Information shown –
↓↓↓
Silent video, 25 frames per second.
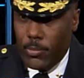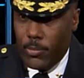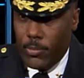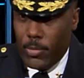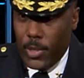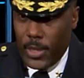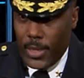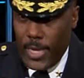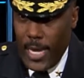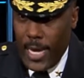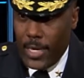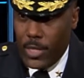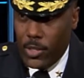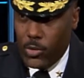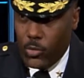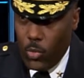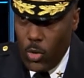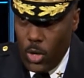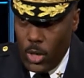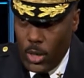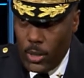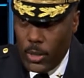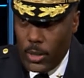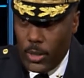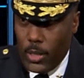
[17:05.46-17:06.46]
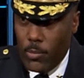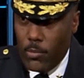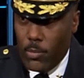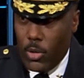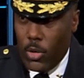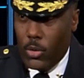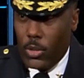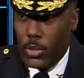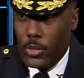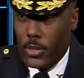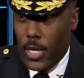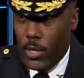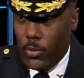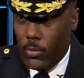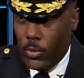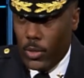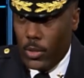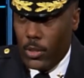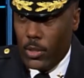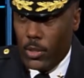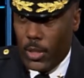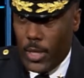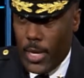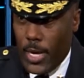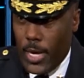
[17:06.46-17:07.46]
But that is one of the components that we
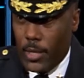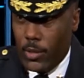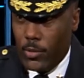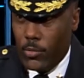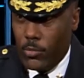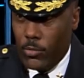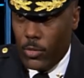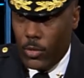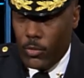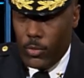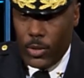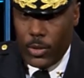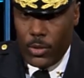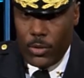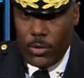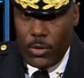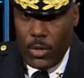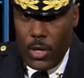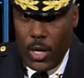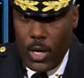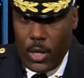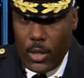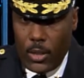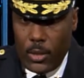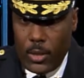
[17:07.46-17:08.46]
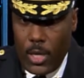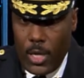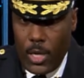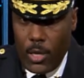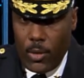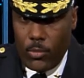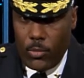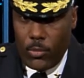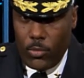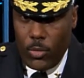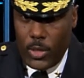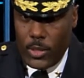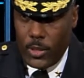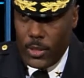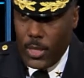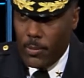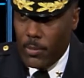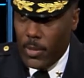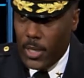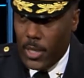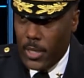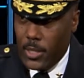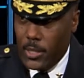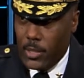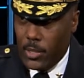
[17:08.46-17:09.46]
look at when we do our Wednesday
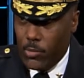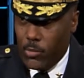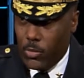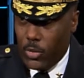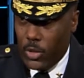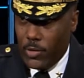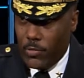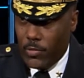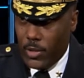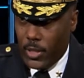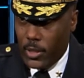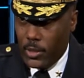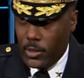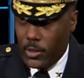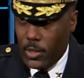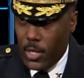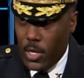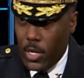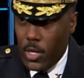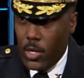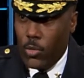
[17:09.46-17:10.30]
meetings and briefings.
↑↑↑
Task description –
Could you write out the records again exactly, omitting each image?

Solution to the problem –
Silent video, 25 frames per second.
[17:05.46-17:06.46]
[17:06.46-17:07.46]
But that is one of the components that we
[17:07.46-17:08.46]
[17:08.46-17:09.46]
look at when we do our Wednesday
[17:09.46-17:10.30]
meetings and briefings.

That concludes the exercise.